⟨

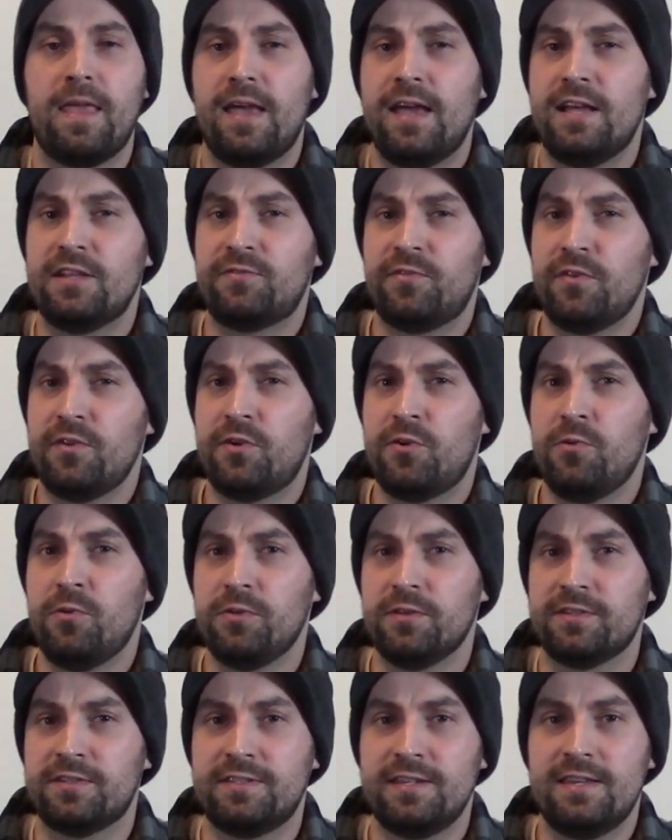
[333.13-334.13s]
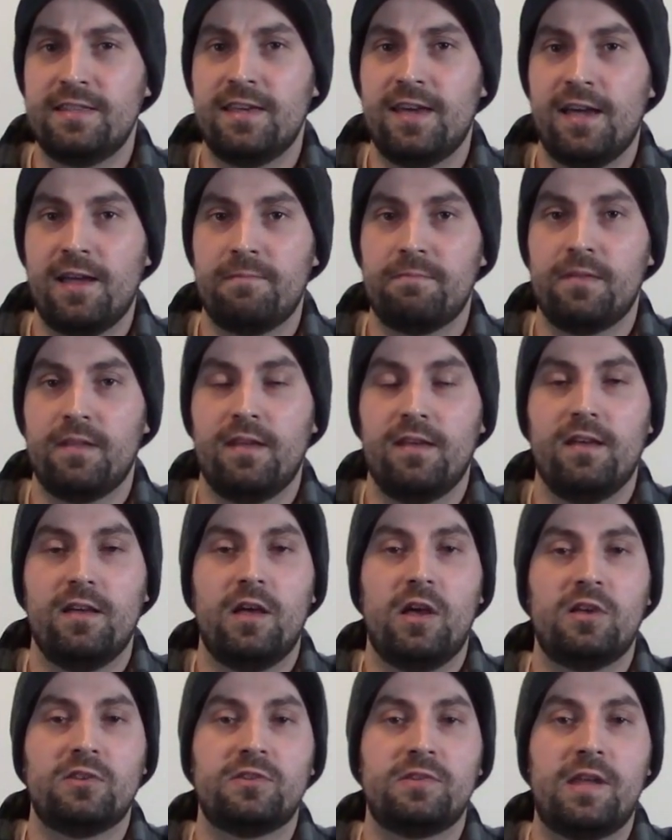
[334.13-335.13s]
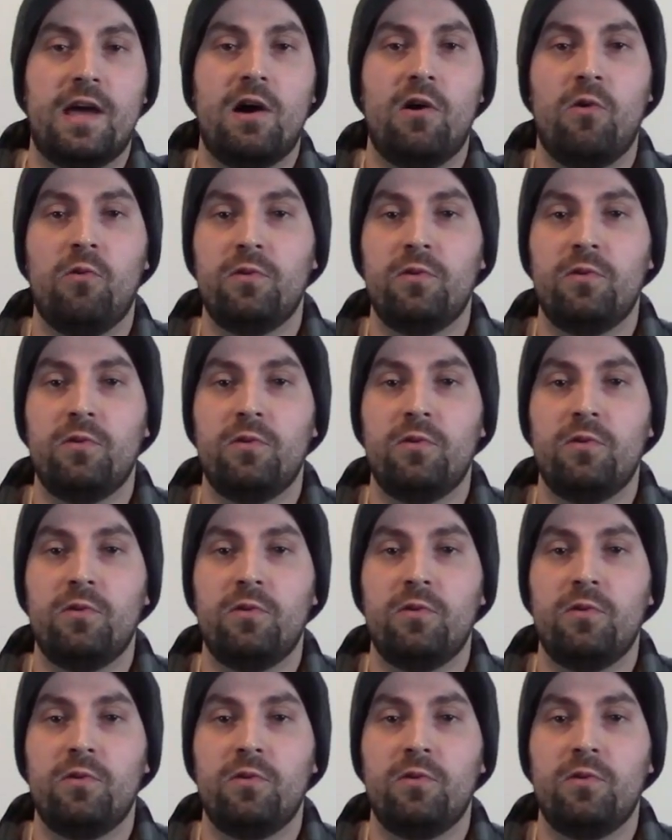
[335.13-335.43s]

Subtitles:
It's very cool to see that. So now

⟩

[WORK REQUIRED]
Drop the pictures and reproduce the rest of the data above exactly.

[RESULT FOR THIS TASK]
[333.13-334.13s]
[334.13-335.13s]
[335.13-335.43s]

Subtitles:
It's very cool to see that. So now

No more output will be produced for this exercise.